━━ Given data

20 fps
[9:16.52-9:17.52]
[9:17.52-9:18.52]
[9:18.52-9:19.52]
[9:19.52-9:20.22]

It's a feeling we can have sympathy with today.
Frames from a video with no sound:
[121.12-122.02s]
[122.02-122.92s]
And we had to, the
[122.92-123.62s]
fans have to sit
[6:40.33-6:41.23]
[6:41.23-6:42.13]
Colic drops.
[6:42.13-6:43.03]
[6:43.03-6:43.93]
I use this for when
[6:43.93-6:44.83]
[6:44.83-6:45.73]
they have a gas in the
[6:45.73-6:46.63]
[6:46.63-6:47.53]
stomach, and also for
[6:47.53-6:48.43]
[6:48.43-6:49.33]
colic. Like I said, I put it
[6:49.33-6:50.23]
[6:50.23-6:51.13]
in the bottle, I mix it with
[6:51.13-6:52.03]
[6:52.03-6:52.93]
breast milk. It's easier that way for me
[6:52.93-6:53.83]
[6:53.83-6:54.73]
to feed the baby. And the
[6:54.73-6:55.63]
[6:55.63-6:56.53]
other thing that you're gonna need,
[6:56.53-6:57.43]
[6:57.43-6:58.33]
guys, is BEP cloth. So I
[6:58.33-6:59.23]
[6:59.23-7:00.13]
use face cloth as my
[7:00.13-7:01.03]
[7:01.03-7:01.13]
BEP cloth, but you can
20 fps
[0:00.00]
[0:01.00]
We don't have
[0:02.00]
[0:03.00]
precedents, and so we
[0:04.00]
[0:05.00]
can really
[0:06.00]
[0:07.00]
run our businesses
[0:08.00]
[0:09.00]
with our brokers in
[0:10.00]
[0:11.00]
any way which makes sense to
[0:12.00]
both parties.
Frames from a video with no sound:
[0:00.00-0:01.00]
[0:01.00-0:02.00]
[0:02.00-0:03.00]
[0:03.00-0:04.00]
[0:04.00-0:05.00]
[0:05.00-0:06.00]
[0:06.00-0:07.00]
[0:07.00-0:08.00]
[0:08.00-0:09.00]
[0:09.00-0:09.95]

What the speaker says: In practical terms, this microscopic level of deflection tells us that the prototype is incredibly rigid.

━━━━

**Task item:** Take the records above and return, word for word, only the lines that fall from the line with "[6:42.13-6:43.03]" to the line with "[6:54.73-6:55.63]", both of them included.

**Written answer:**
[6:42.13-6:43.03]
[6:43.03-6:43.93]
I use this for when
[6:43.93-6:44.83]
[6:44.83-6:45.73]
they have a gas in the
[6:45.73-6:46.63]
[6:46.63-6:47.53]
stomach, and also for
[6:47.53-6:48.43]
[6:48.43-6:49.33]
colic. Like I said, I put it
[6:49.33-6:50.23]
[6:50.23-6:51.13]
in the bottle, I mix it with
[6:51.13-6:52.03]
[6:52.03-6:52.93]
breast milk. It's easier that way for me
[6:52.93-6:53.83]
[6:53.83-6:54.73]
to feed the baby. And the
[6:54.73-6:55.63]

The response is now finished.